Records from a data source:
=-=-=
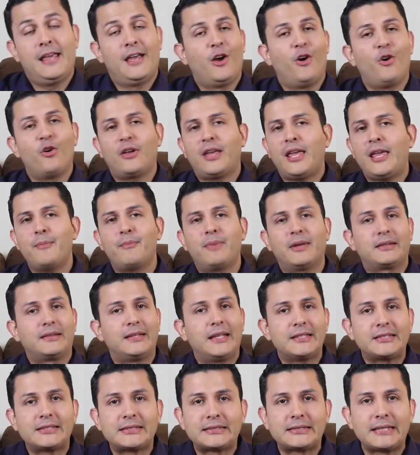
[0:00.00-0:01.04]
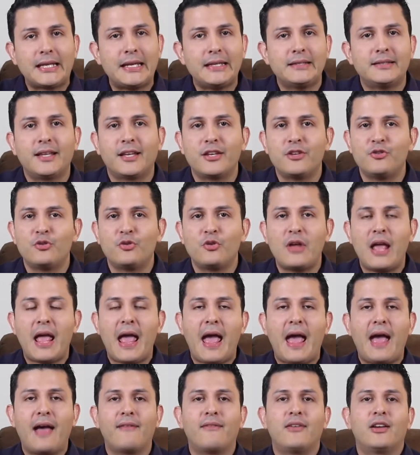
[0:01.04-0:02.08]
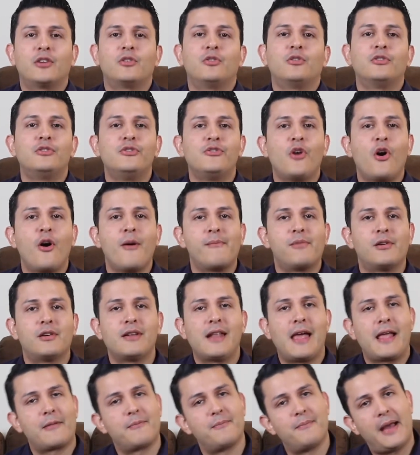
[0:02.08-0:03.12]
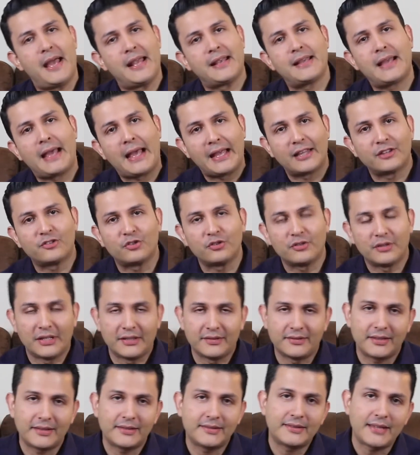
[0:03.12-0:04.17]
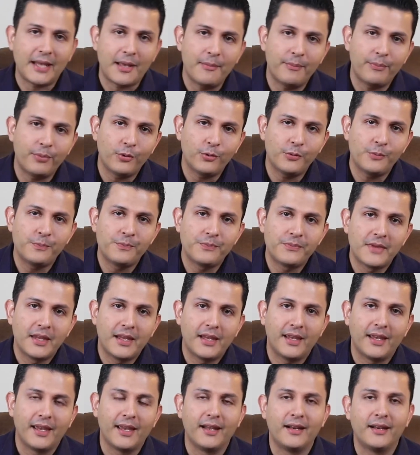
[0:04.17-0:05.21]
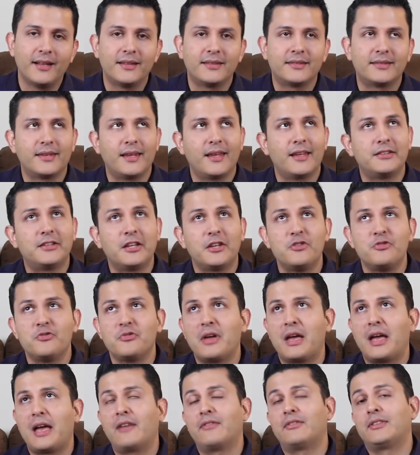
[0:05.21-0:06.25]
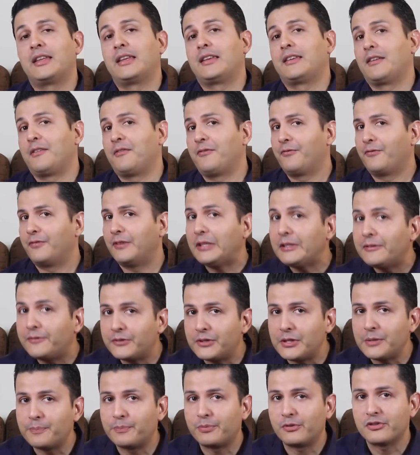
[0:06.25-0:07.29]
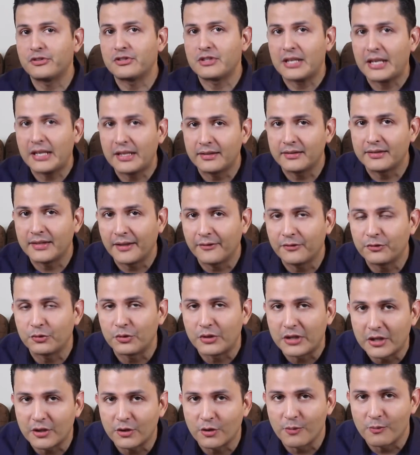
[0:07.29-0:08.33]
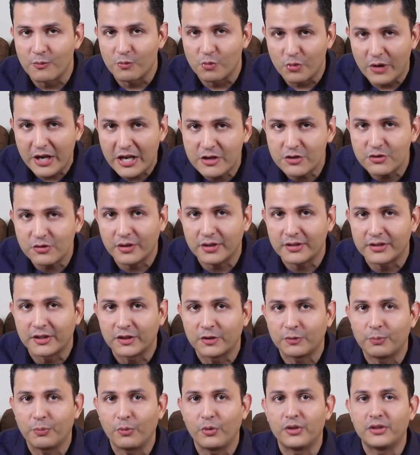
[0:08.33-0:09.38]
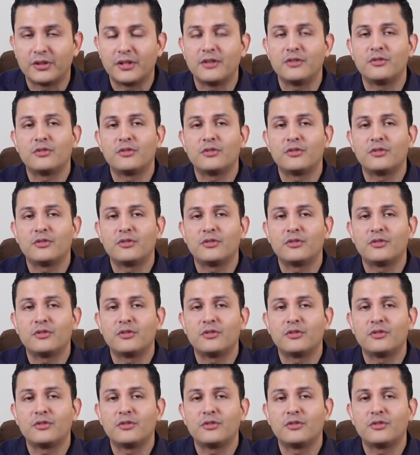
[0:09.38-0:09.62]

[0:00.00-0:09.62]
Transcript: Okay, but let's say that you don't have a good number like Mike has on this example, and let's say that you have like 50% debt to income ratio at this point in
=-=-=
- **THE PROBLEM**:
Only text belongs in the copy: repeat each line of the data exactly and leave out the pictures.

- **EXERCISE OUTPUT**:
[0:00.00-0:01.04]
[0:01.04-0:02.08]
[0:02.08-0:03.12]
[0:03.12-0:04.17]
[0:04.17-0:05.21]
[0:05.21-0:06.25]
[0:06.25-0:07.29]
[0:07.29-0:08.33]
[0:08.33-0:09.38]
[0:09.38-0:09.62]

[0:00.00-0:09.62]
Transcript: Okay, but let's say that you don't have a good number like Mike has on this example, and let's say that you have like 50% debt to income ratio at this point in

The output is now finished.